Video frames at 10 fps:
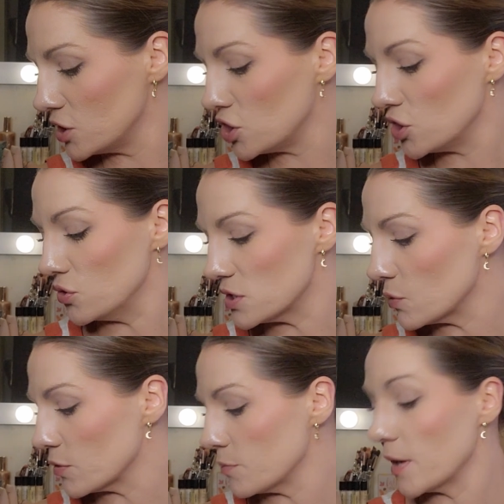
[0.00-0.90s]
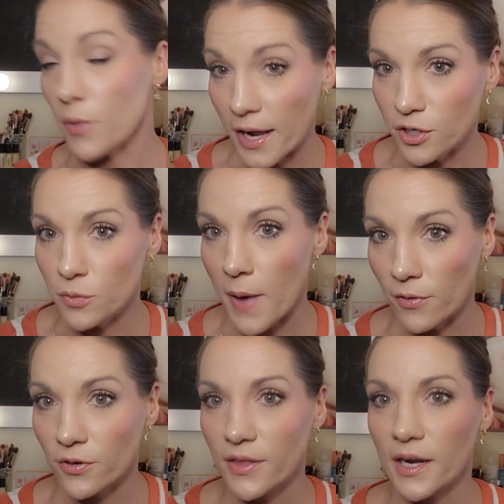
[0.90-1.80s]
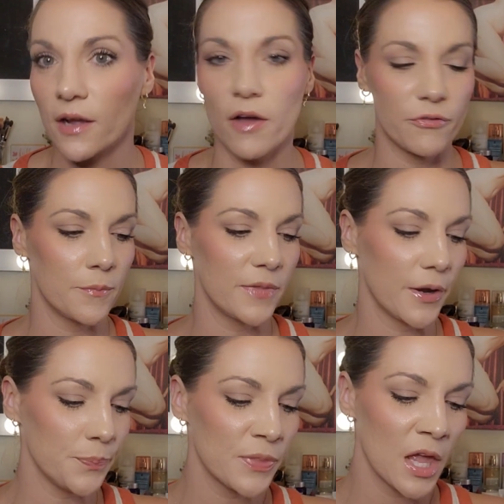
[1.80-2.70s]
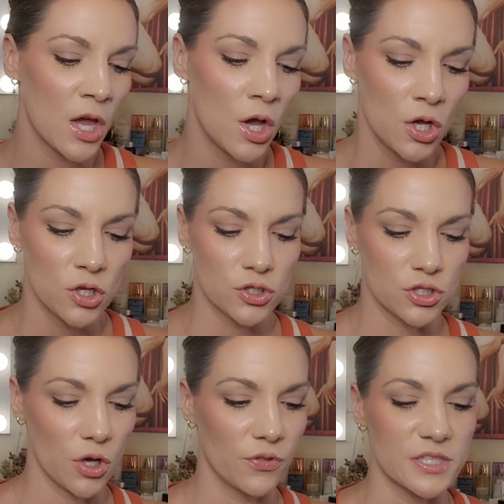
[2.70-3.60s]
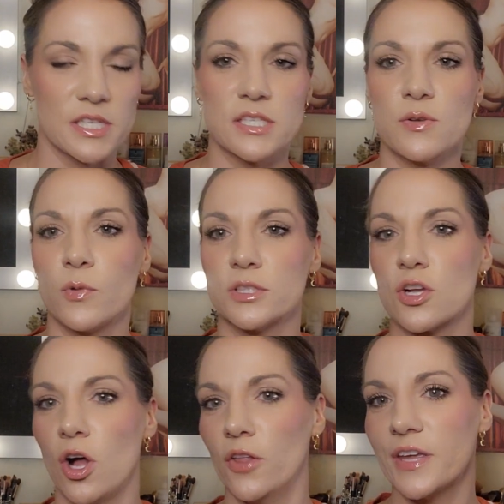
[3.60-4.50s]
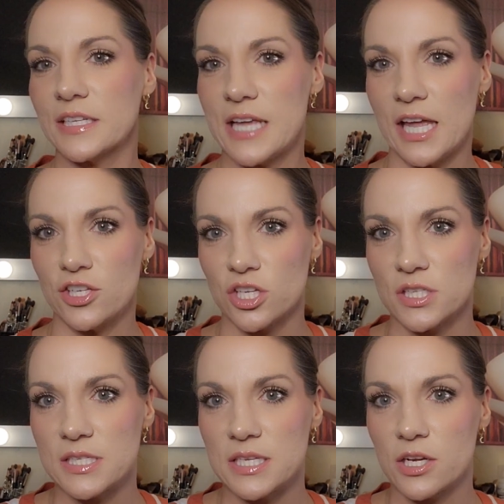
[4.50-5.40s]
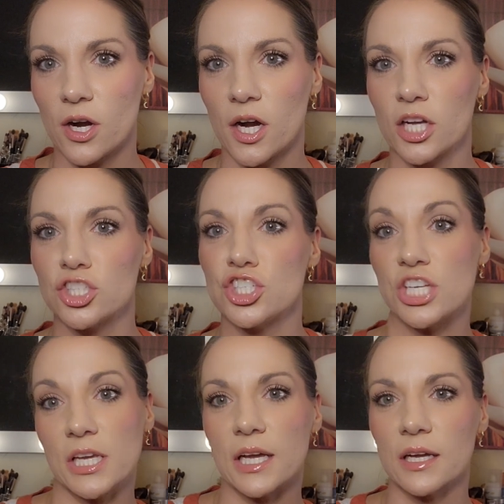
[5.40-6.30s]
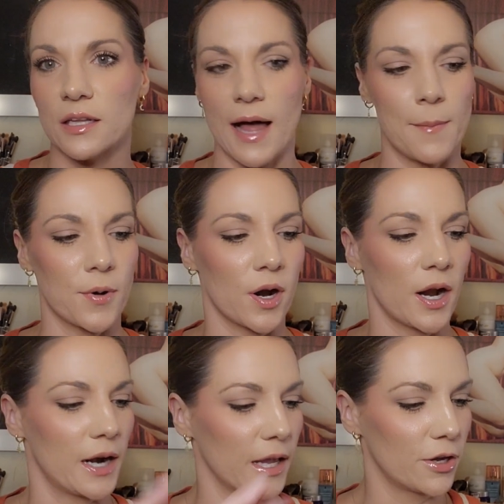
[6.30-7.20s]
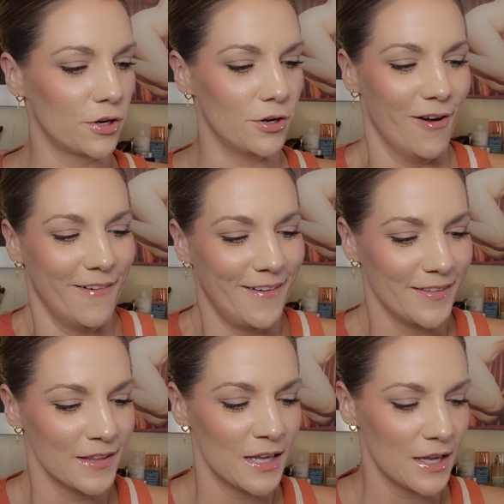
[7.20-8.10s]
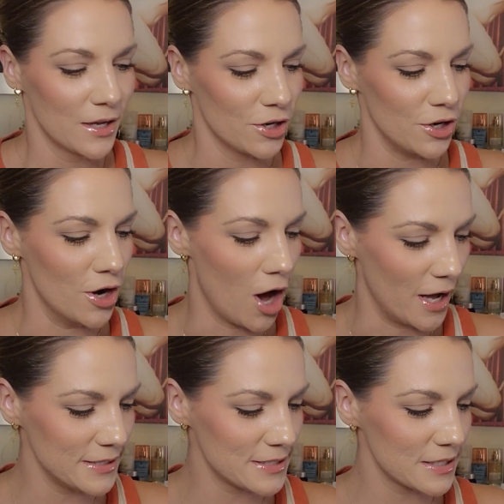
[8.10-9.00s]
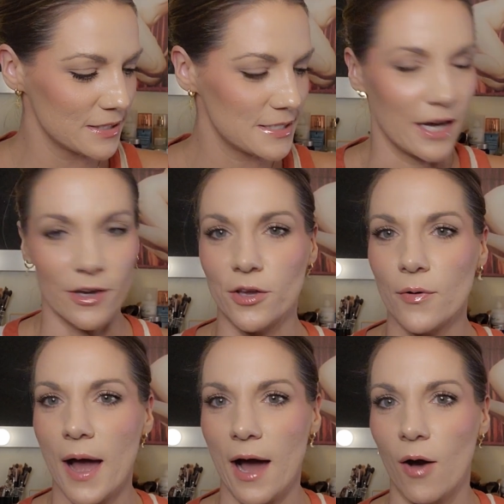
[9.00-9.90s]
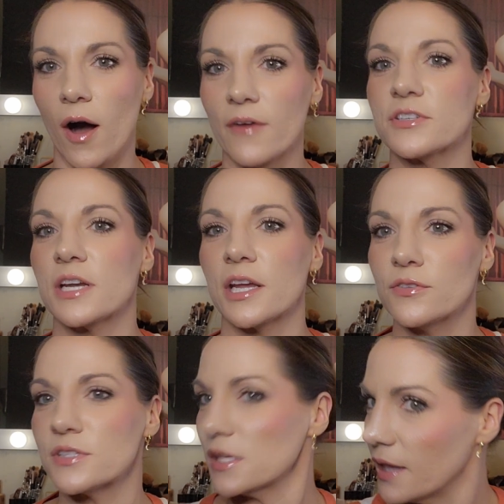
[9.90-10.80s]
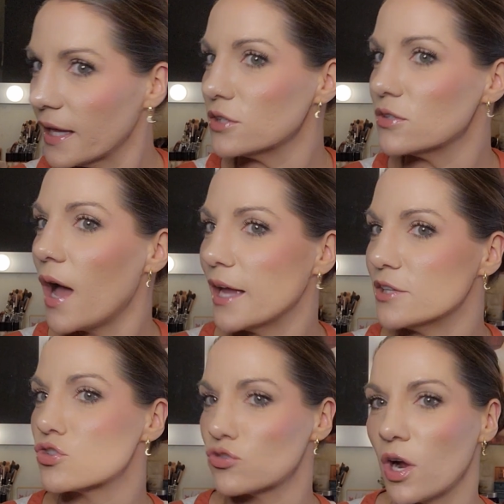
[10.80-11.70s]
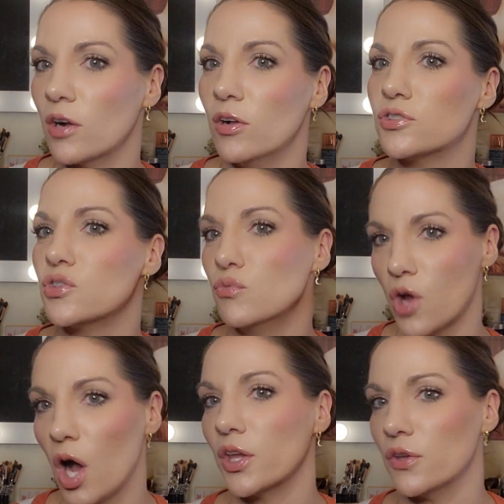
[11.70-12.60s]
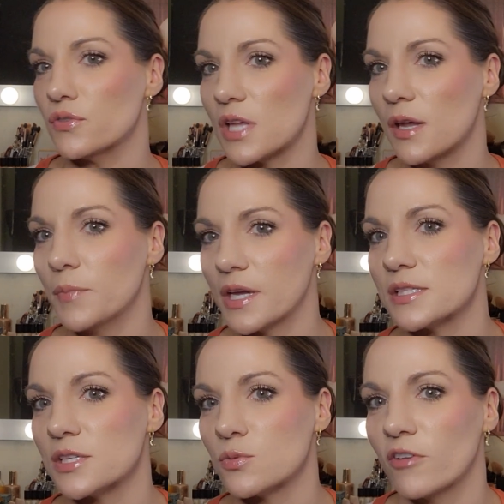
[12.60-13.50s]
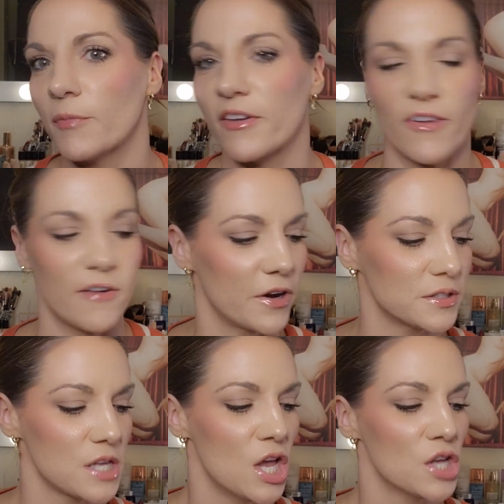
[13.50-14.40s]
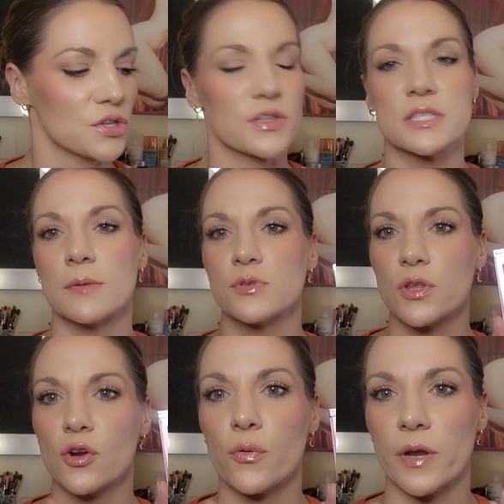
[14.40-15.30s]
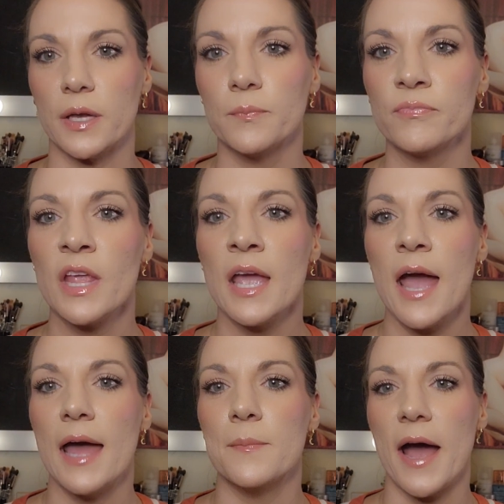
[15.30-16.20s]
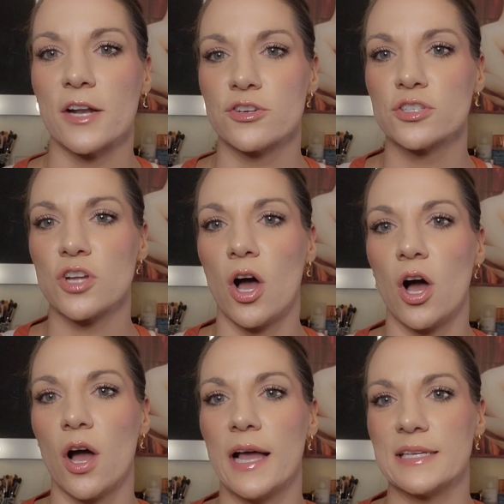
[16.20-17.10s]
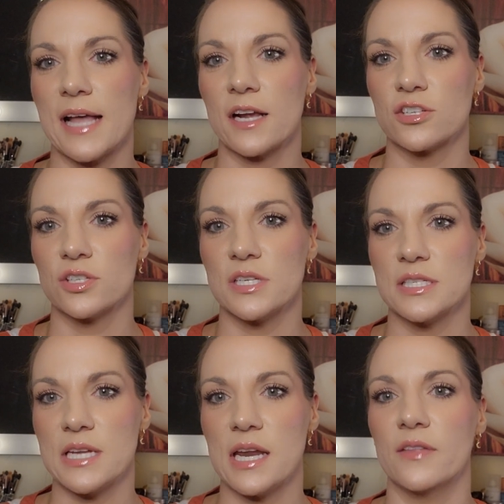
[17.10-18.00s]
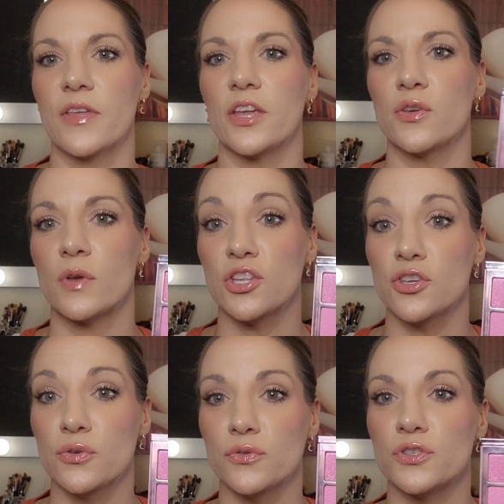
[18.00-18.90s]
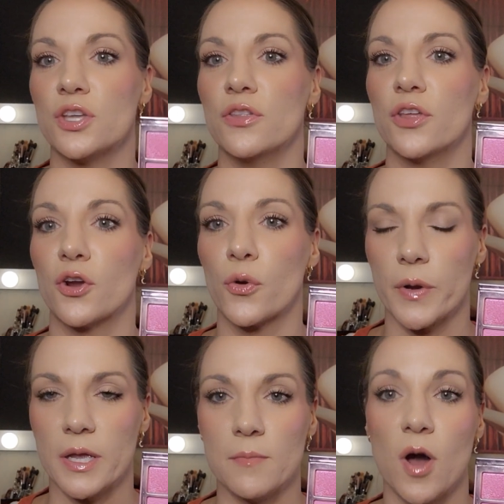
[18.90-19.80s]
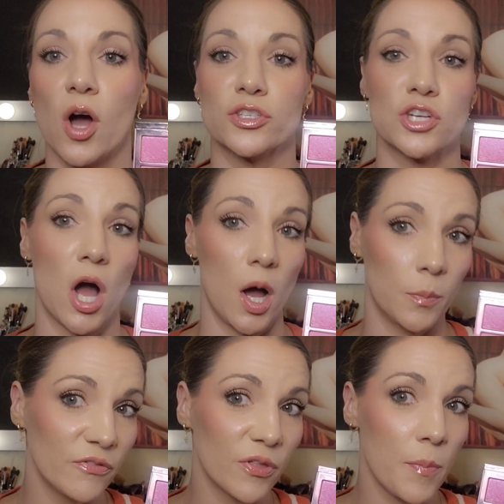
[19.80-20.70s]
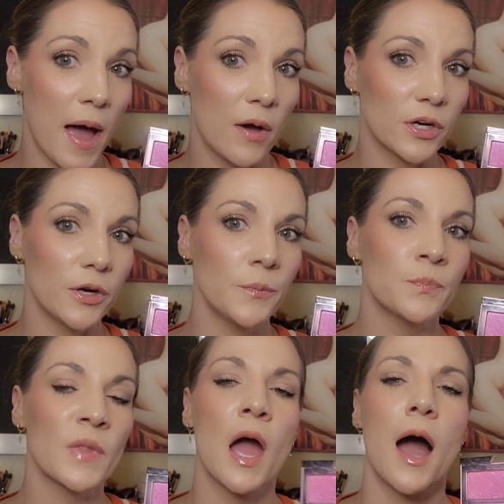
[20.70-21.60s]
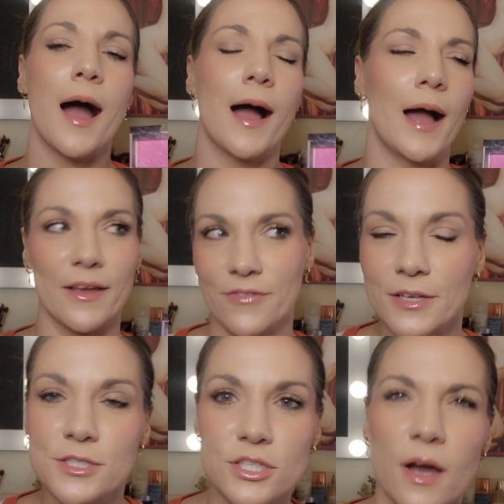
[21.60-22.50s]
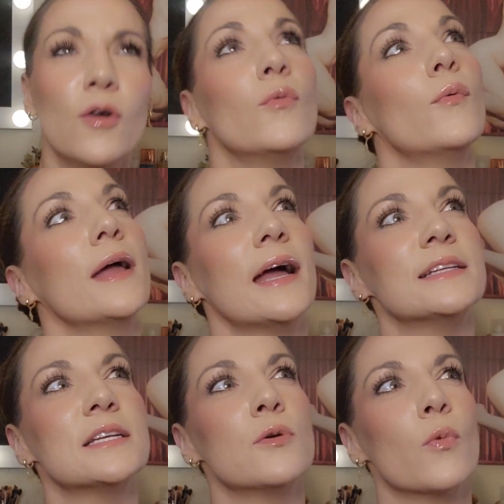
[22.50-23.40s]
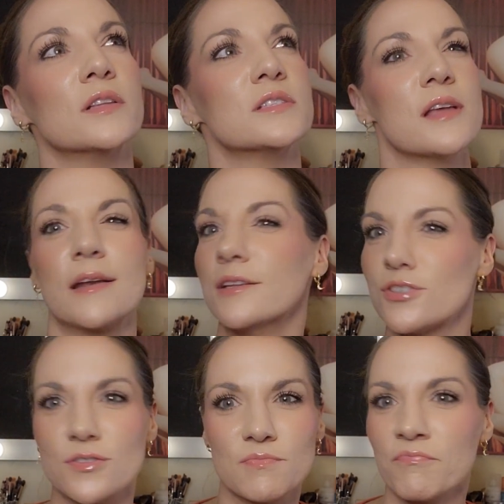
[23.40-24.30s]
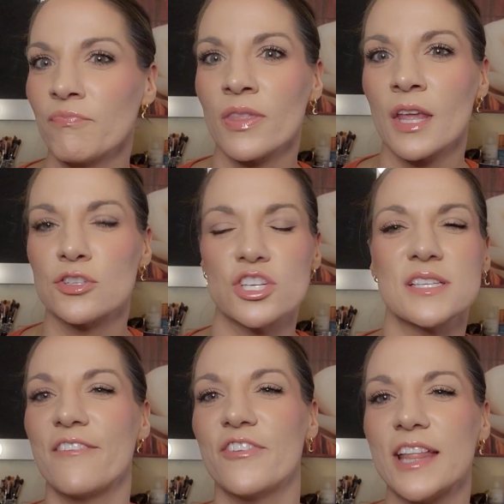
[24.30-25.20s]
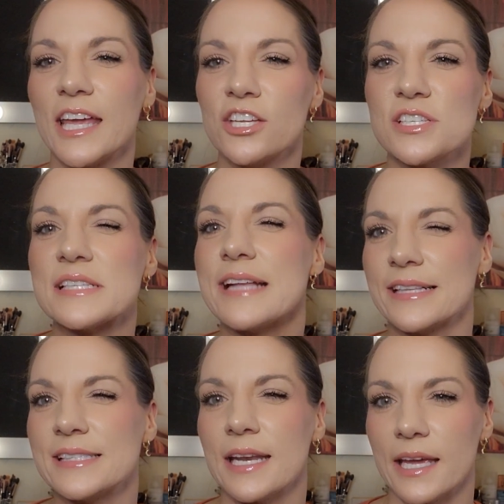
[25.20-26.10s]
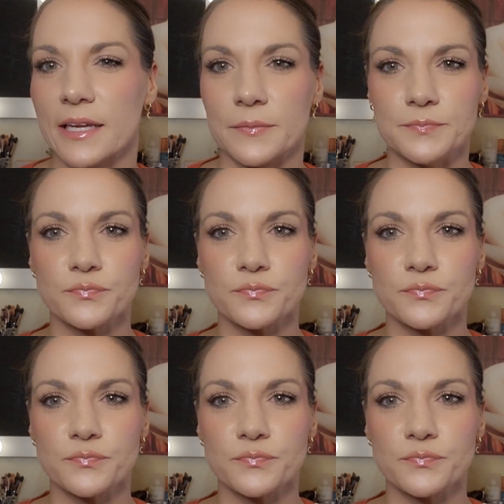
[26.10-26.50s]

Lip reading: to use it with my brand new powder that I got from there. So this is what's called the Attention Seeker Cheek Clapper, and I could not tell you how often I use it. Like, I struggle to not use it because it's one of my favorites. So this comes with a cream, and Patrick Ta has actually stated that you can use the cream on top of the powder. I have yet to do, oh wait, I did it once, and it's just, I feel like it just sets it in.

───

Problem to solve: Set down all the material exactly once more. No pictures.

Your response:
Video frames at 10 fps:
[0.00-0.90s]
[0.90-1.80s]
[1.80-2.70s]
[2.70-3.60s]
[3.60-4.50s]
[4.50-5.40s]
[5.40-6.30s]
[6.30-7.20s]
[7.20-8.10s]
[8.10-9.00s]
[9.00-9.90s]
[9.90-10.80s]
[10.80-11.70s]
[11.70-12.60s]
[12.60-13.50s]
[13.50-14.40s]
[14.40-15.30s]
[15.30-16.20s]
[16.20-17.10s]
[17.10-18.00s]
[18.00-18.90s]
[18.90-19.80s]
[19.80-20.70s]
[20.70-21.60s]
[21.60-22.50s]
[22.50-23.40s]
[23.40-24.30s]
[24.30-25.20s]
[25.20-26.10s]
[26.10-26.50s]

Lip reading: to use it with my brand new powder that I got from there. So this is what's called the Attention Seeker Cheek Clapper, and I could not tell you how often I use it. Like, I struggle to not use it because it's one of my favorites. So this comes with a cream, and Patrick Ta has actually stated that you can use the cream on top of the powder. I have yet to do, oh wait, I did it once, and it's just, I feel like it just sets it in.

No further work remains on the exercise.